_Stored data:_
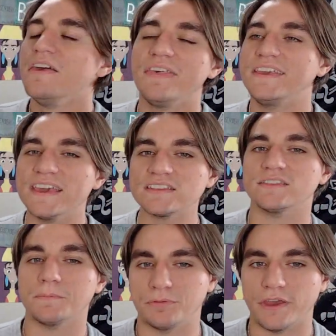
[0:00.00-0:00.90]
They get to
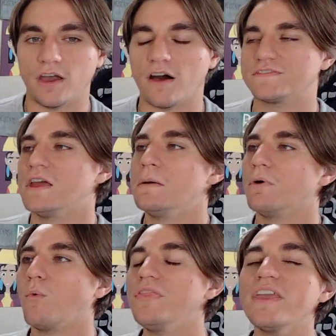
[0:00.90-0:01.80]
the playoffs,
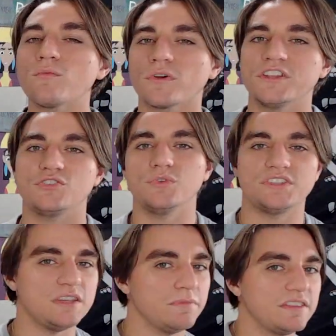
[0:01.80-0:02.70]
but when they run into a
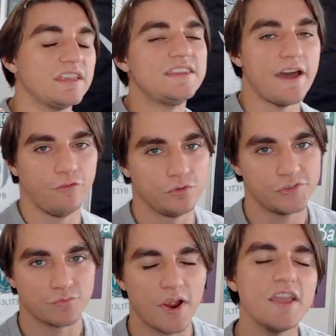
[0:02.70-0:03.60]
team like the
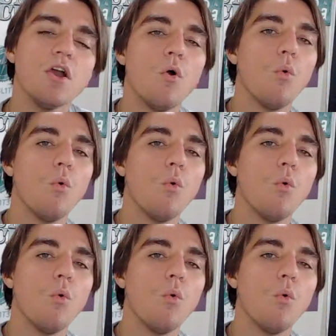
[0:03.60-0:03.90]
Devils, right?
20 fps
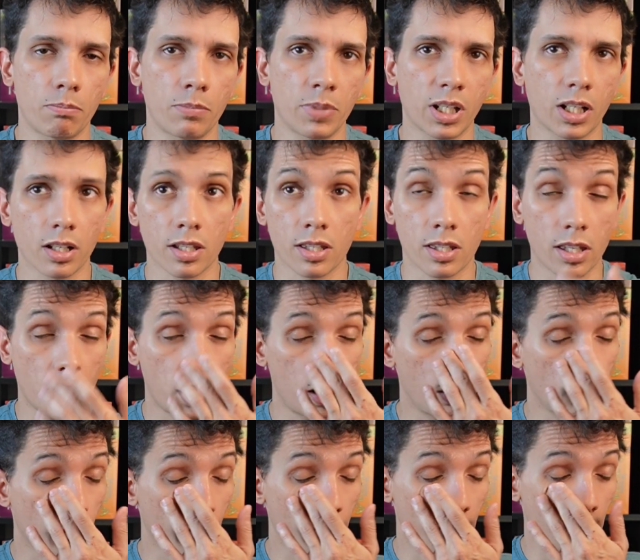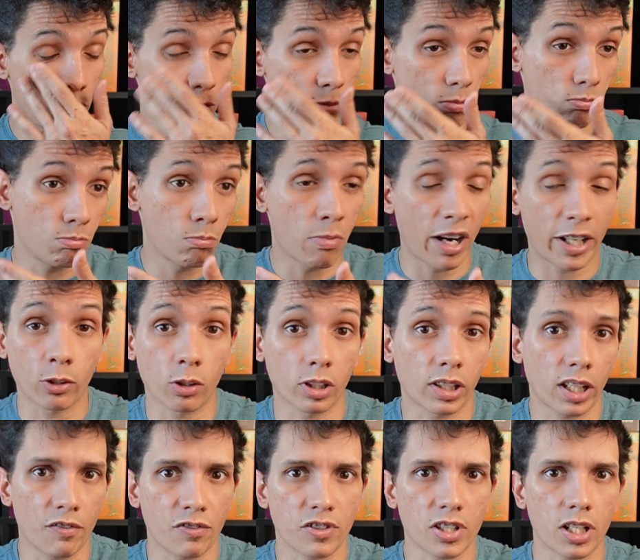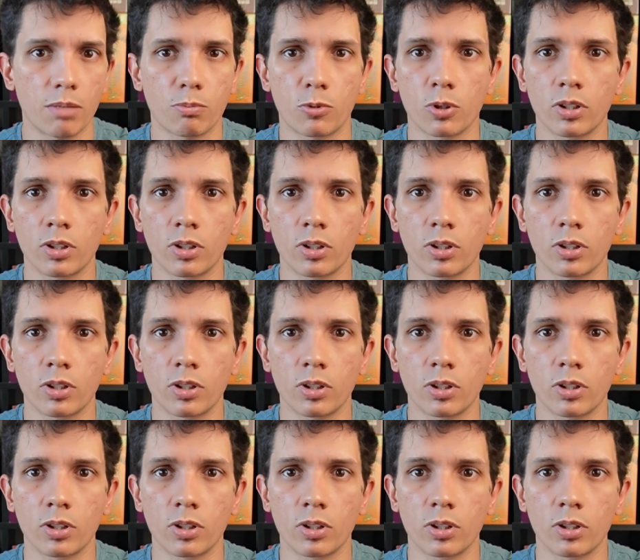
because then you might not have time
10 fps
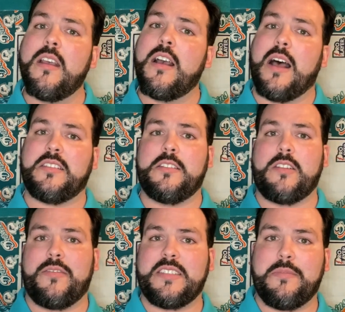Obviously, the
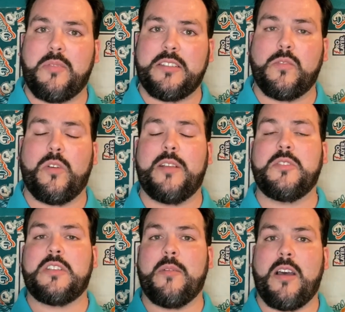Dolphins have Preston Williams,
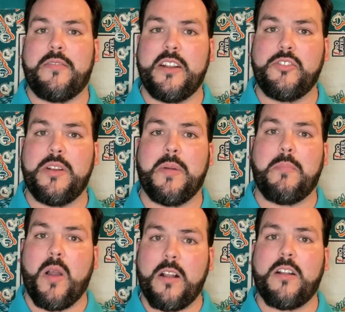who's coming off an injury, but
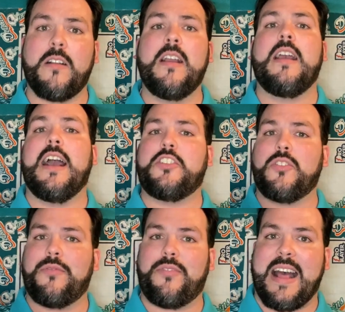Parker has
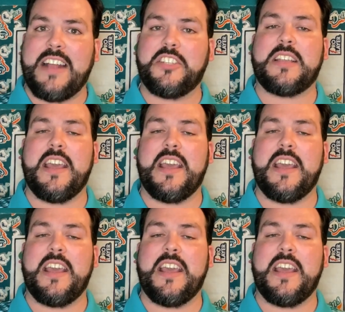shown flashes.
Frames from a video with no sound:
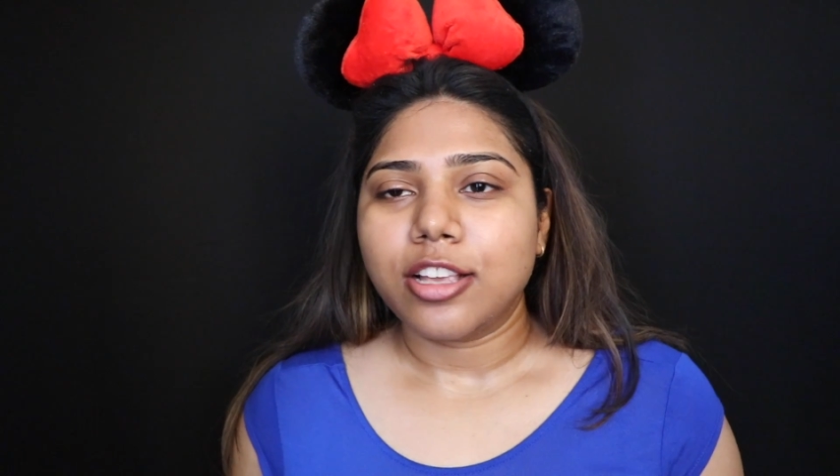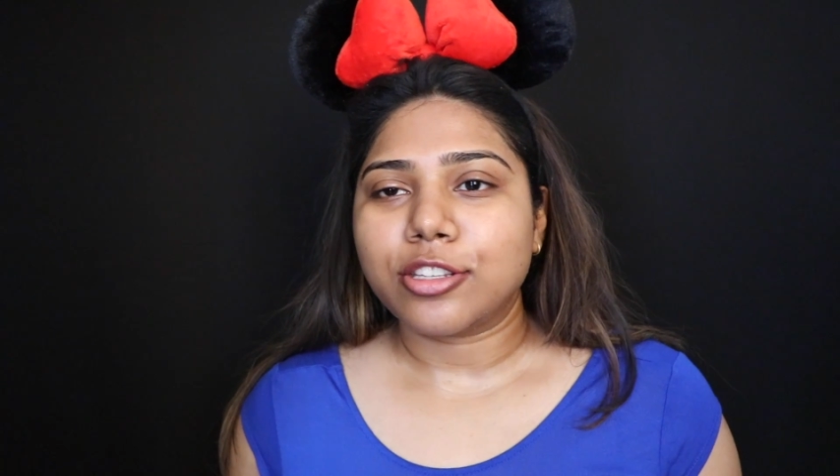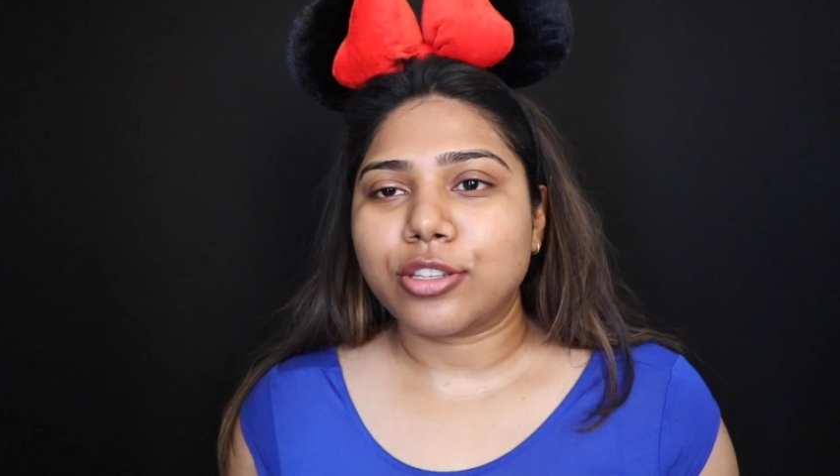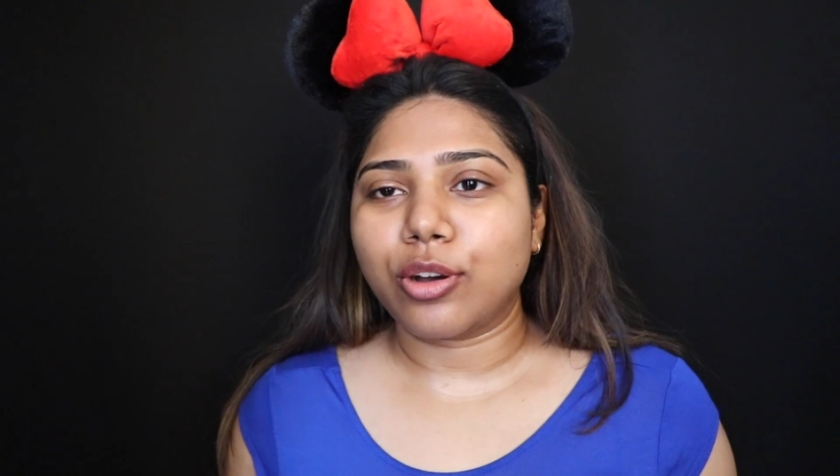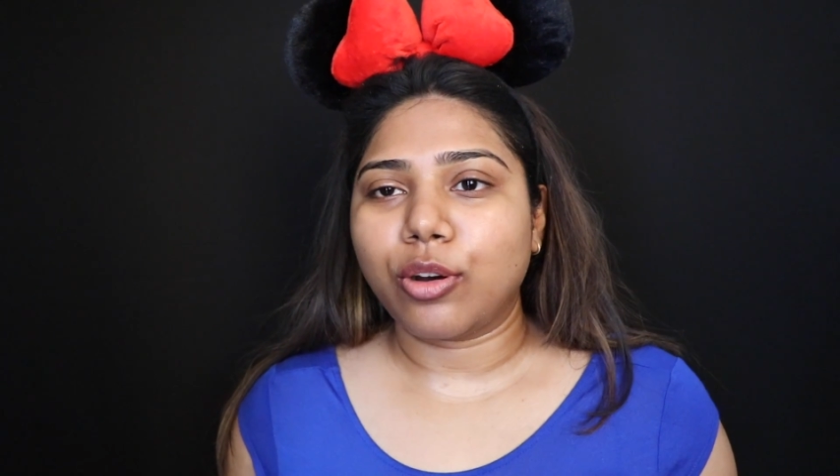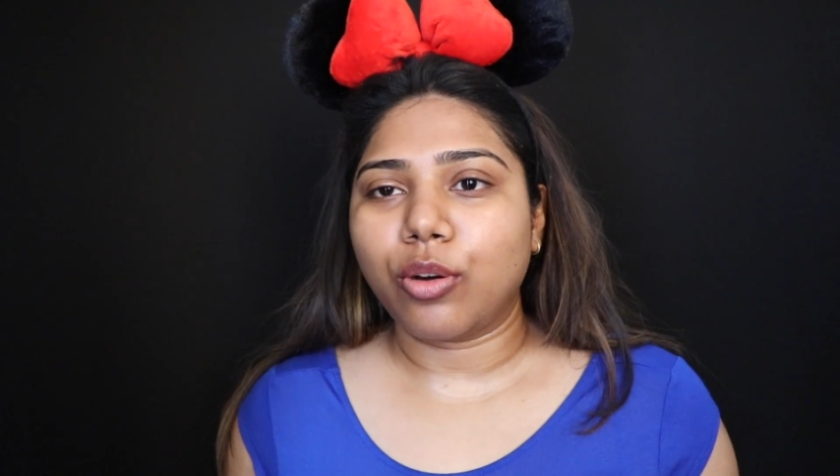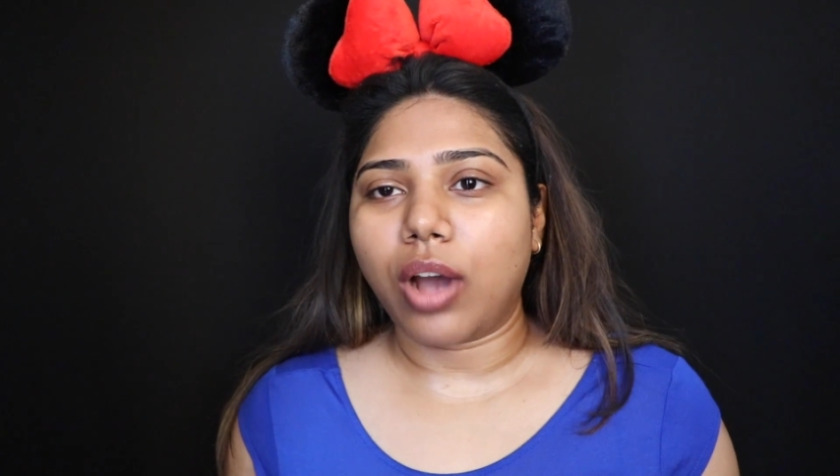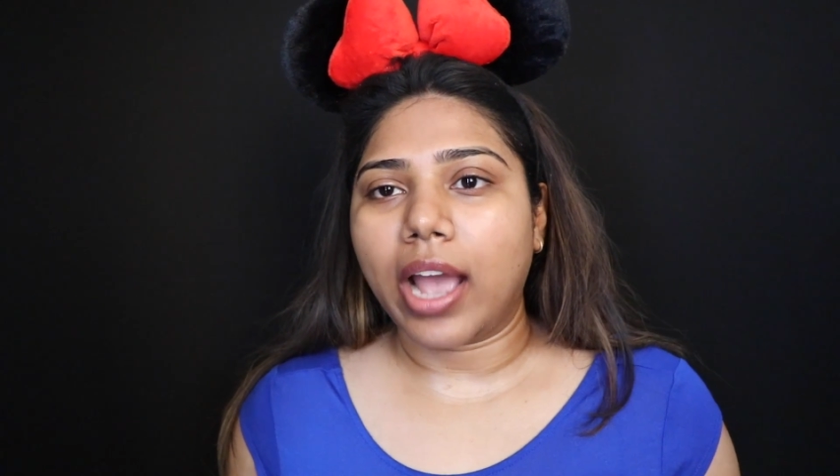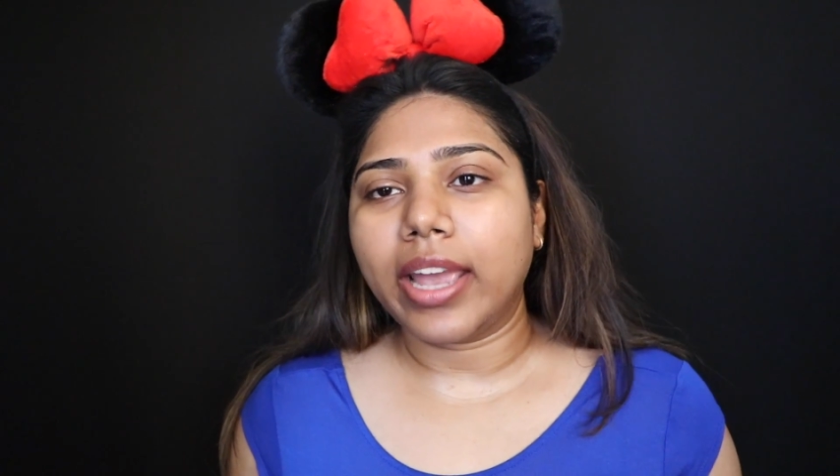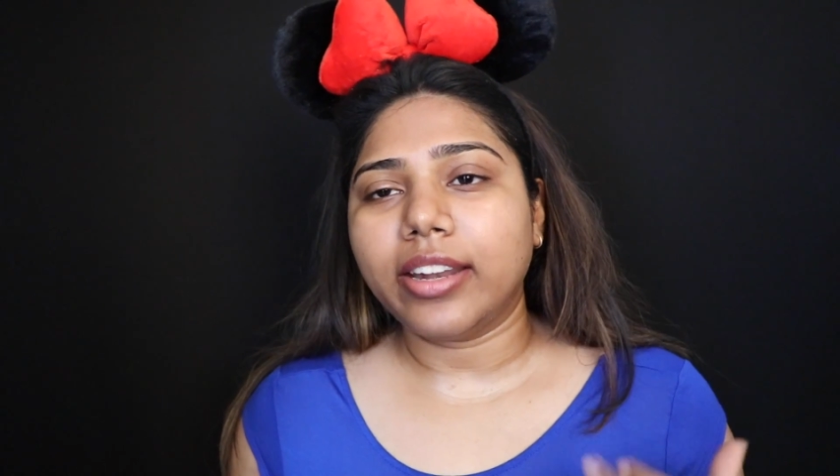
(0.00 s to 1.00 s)
So
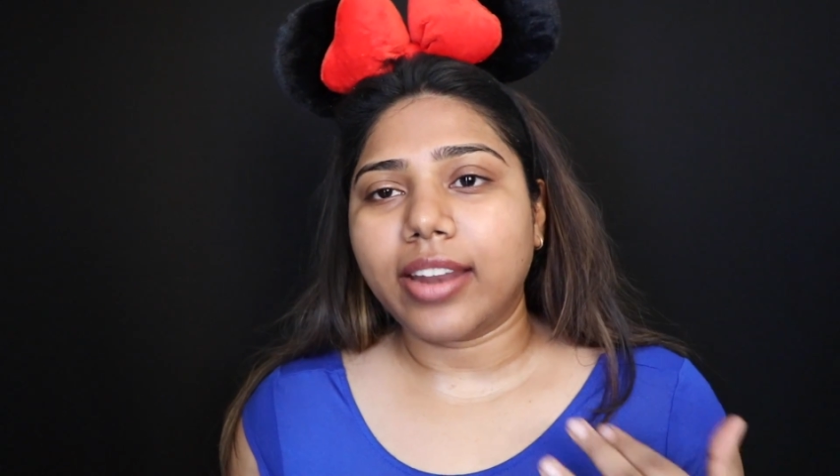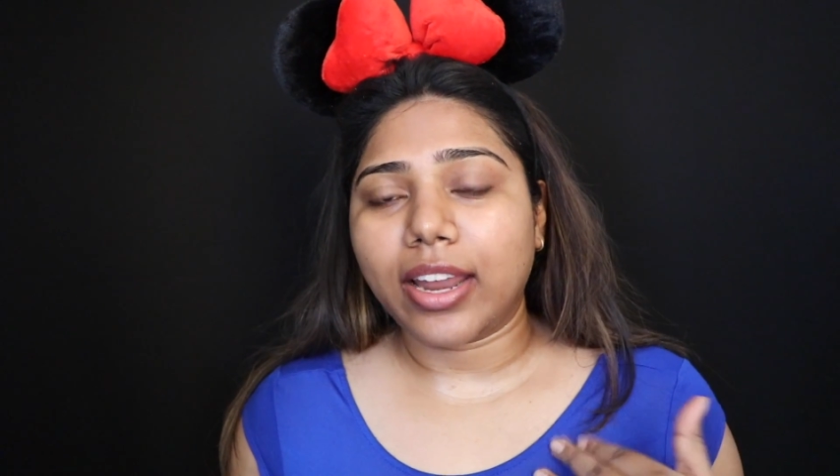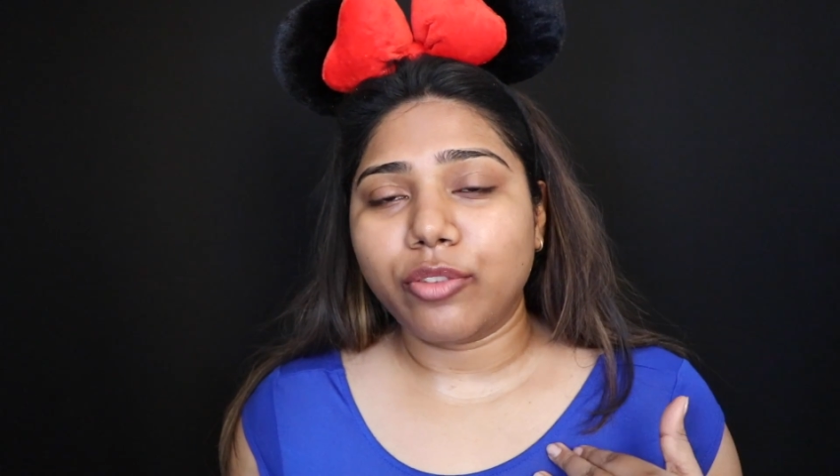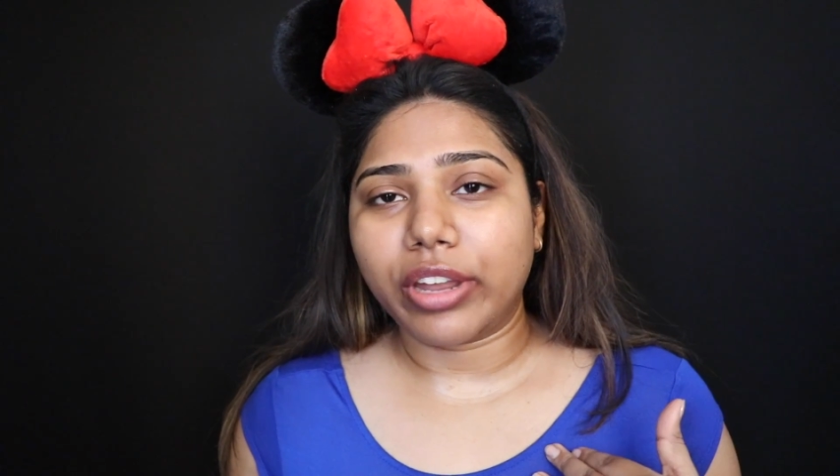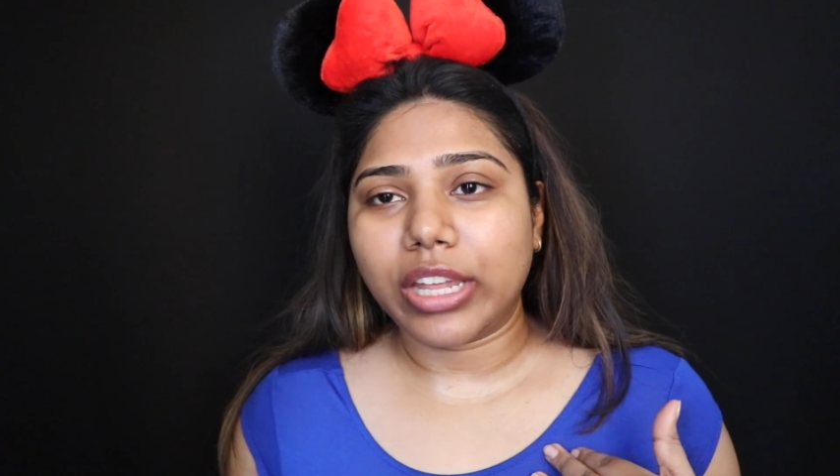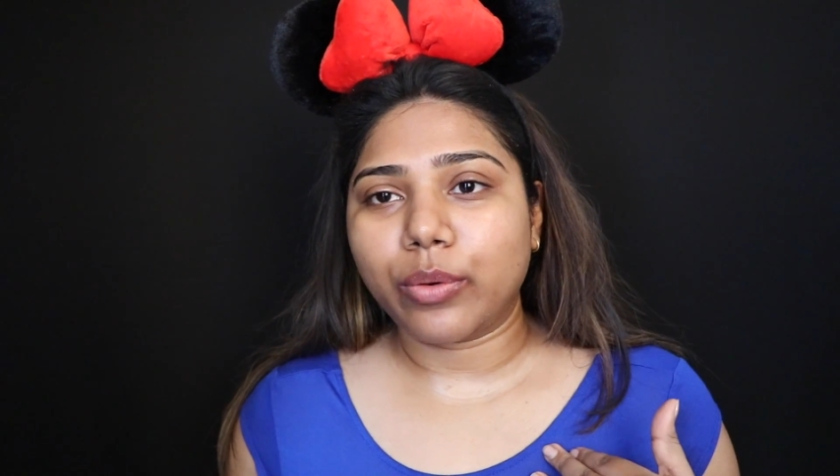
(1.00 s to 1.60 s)
I tan very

_Your task:_ Repeat the records word for word, skipping pictures.

_Response to this exercise:_
[0:00.00-0:00.90]
They get to
[0:00.90-0:01.80]
the playoffs,
[0:01.80-0:02.70]
but when they run into a
[0:02.70-0:03.60]
team like the
[0:03.60-0:03.90]
Devils, right?
20 fps
because then you might not have time
10 fps
Obviously, the
Dolphins have Preston Williams,
who's coming off an injury, but
Parker has
shown flashes.
Frames from a video with no sound:
(0.00 s to 1.00 s)
So
(1.00 s to 1.60 s)
I tan very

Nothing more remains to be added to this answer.